Goal of the exercise: Leaving out all pictures, repeat exactly the lines from the one that holds "[0:12.21-0:12.41]" to the last line of the entries below.

** Opening Input block **

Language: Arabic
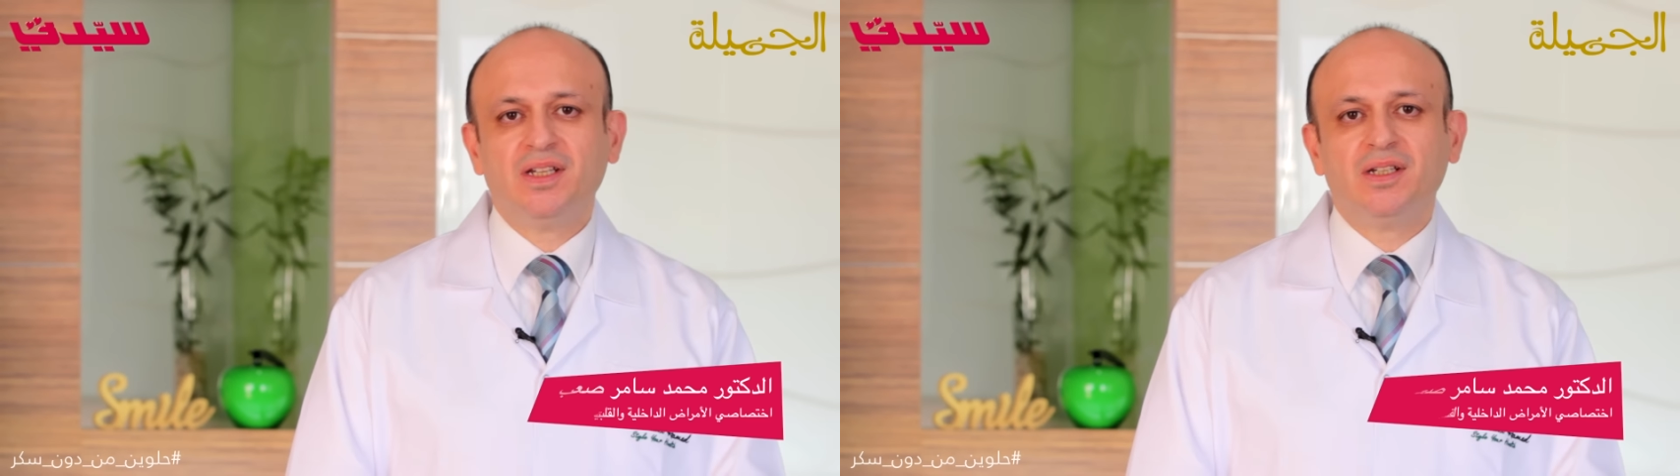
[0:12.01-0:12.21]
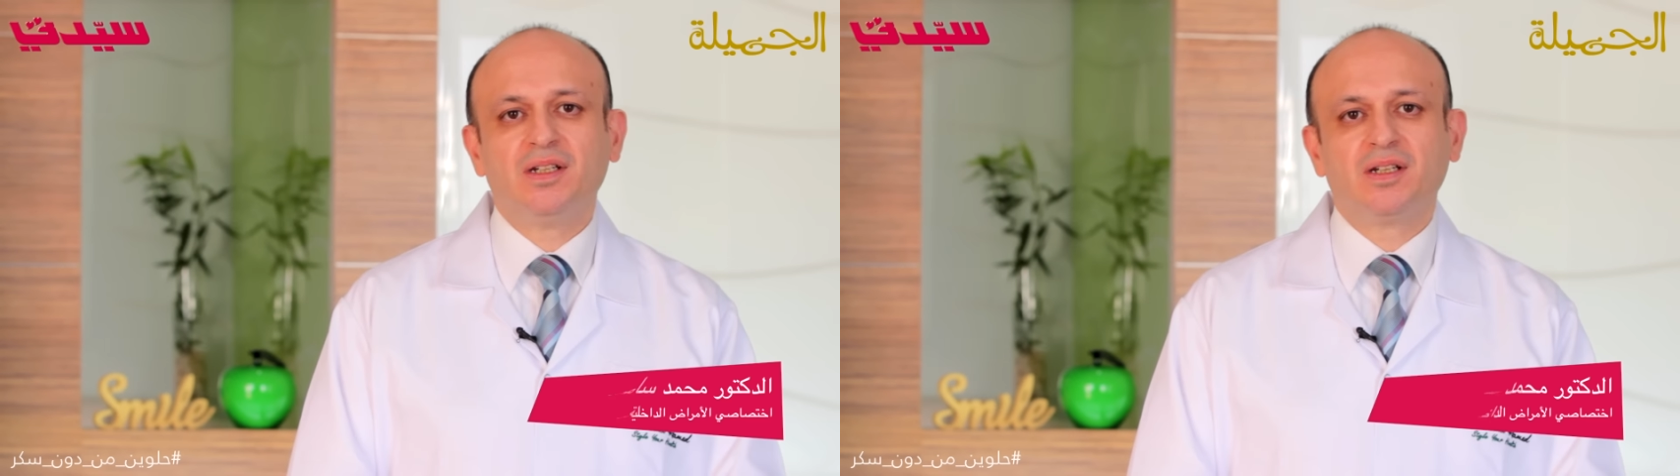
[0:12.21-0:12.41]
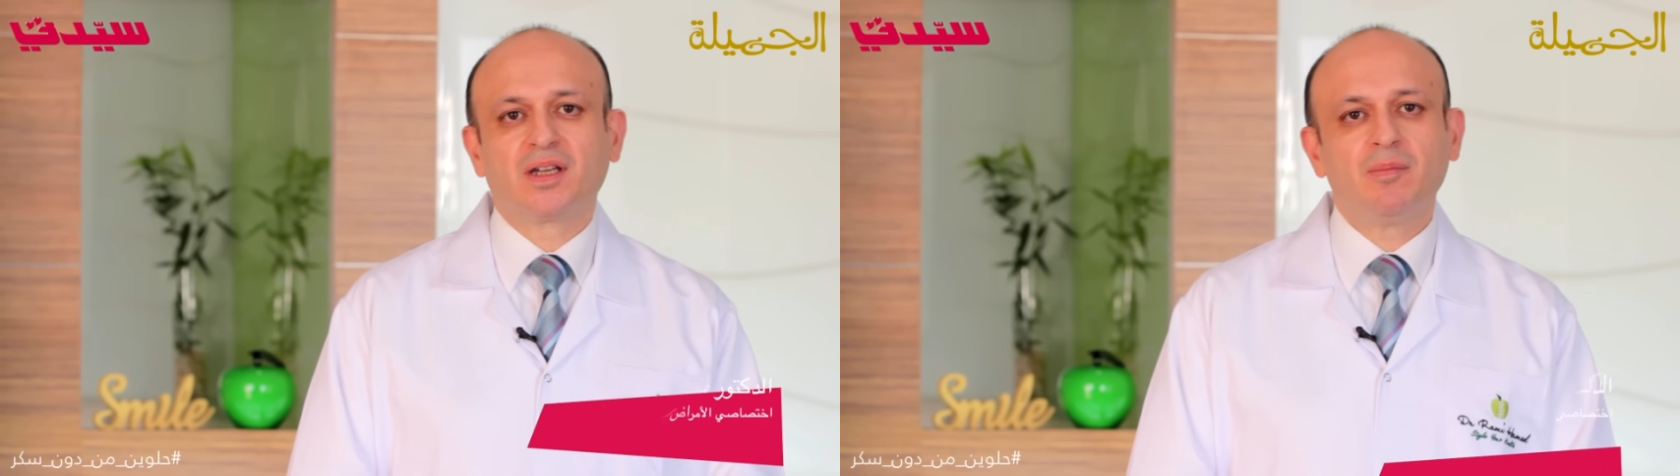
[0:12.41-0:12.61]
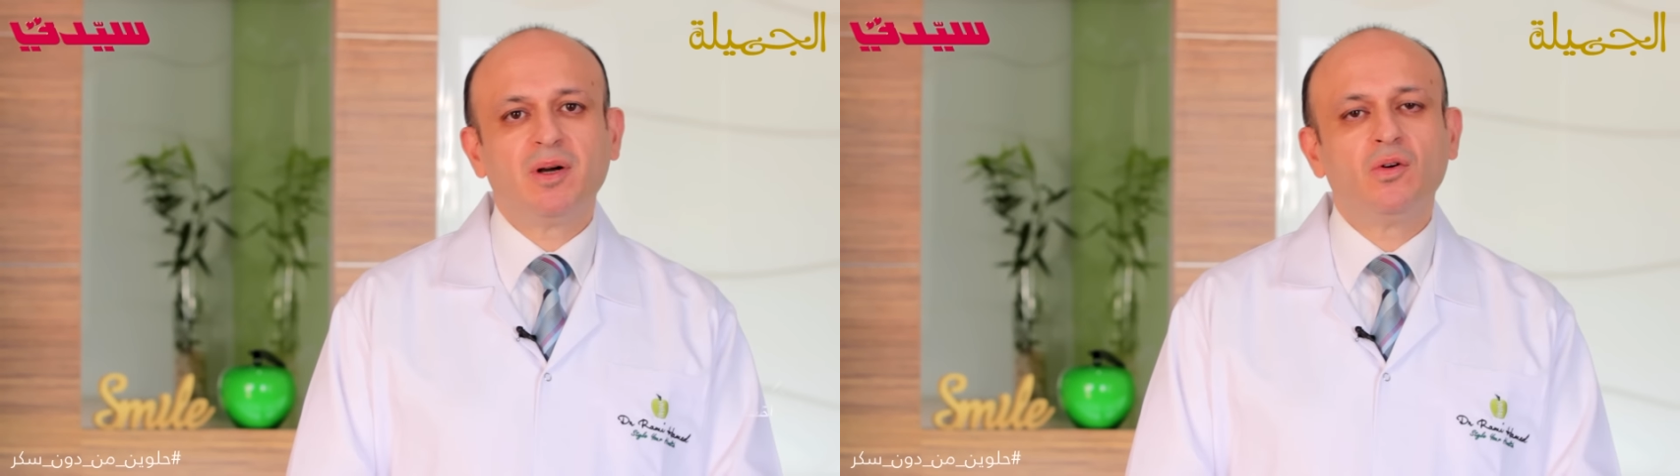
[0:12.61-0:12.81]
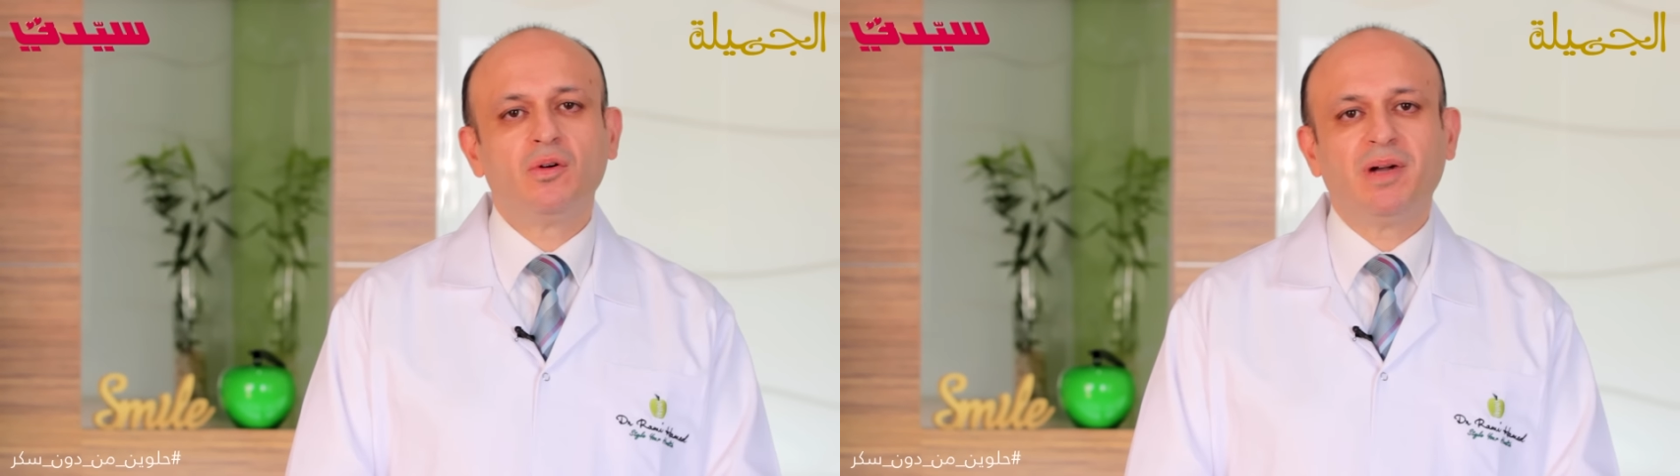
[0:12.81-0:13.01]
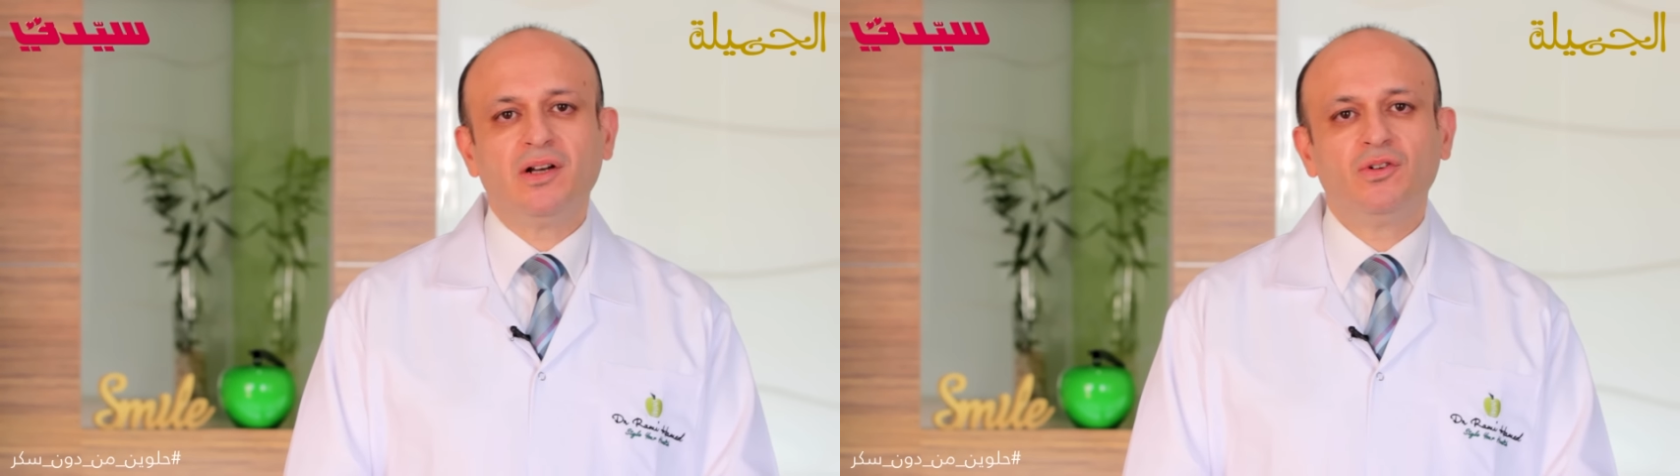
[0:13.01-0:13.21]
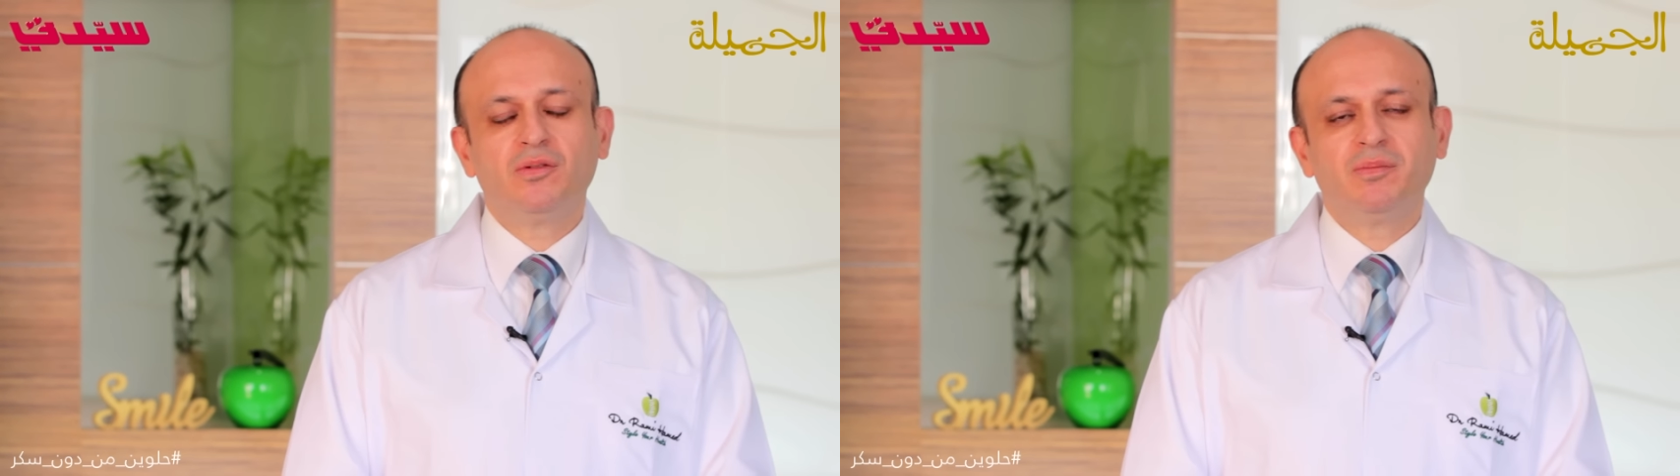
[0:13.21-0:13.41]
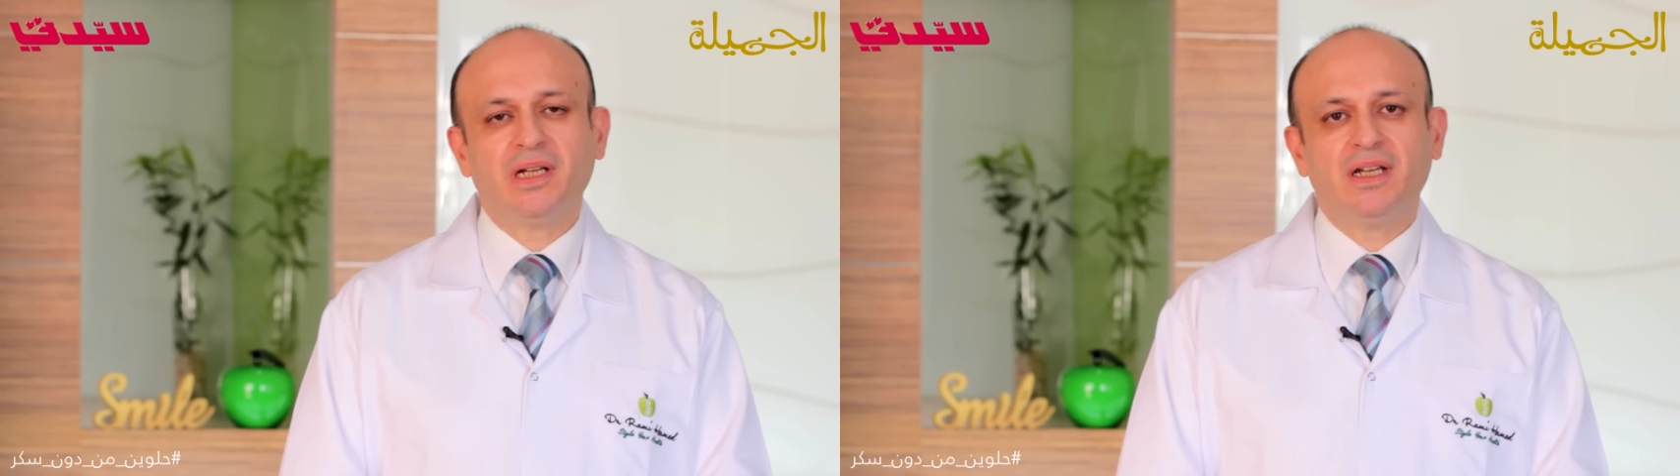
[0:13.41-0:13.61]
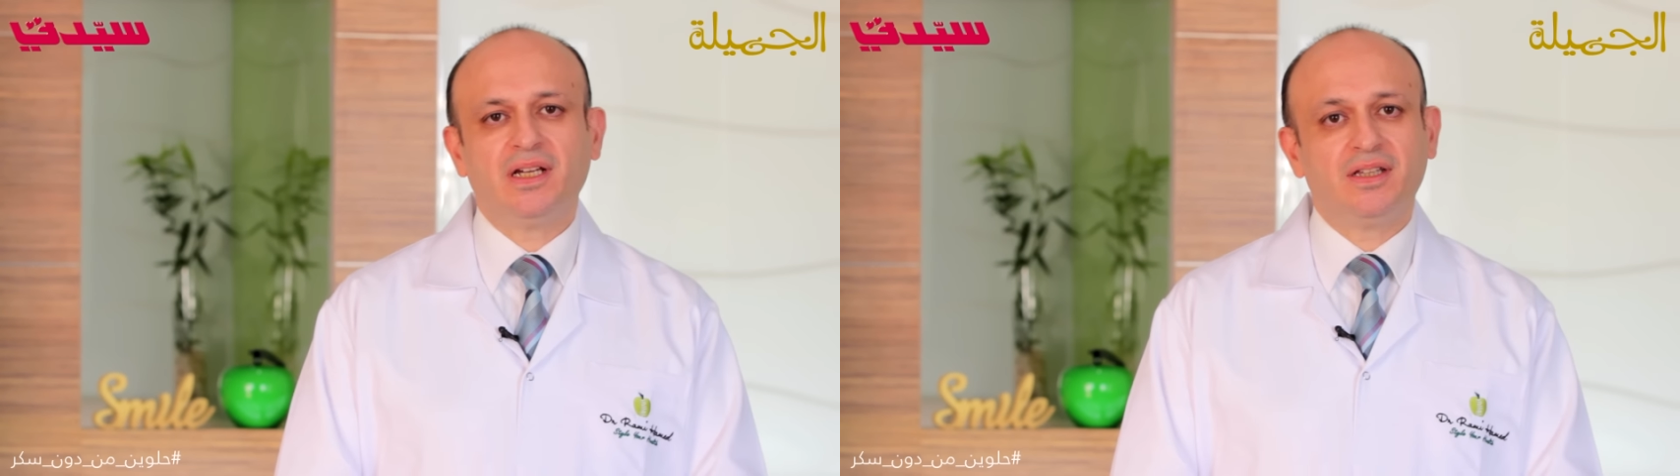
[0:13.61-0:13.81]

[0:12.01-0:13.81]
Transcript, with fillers: آه، كما هو معلوم آه،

** Closing Input block **

Response area:
[0:12.21-0:12.41]
[0:12.41-0:12.61]
[0:12.61-0:12.81]
[0:12.81-0:13.01]
[0:13.01-0:13.21]
[0:13.21-0:13.41]
[0:13.41-0:13.61]
[0:13.61-0:13.81]

[0:12.01-0:13.81]
Transcript, with fillers: آه، كما هو معلوم آه،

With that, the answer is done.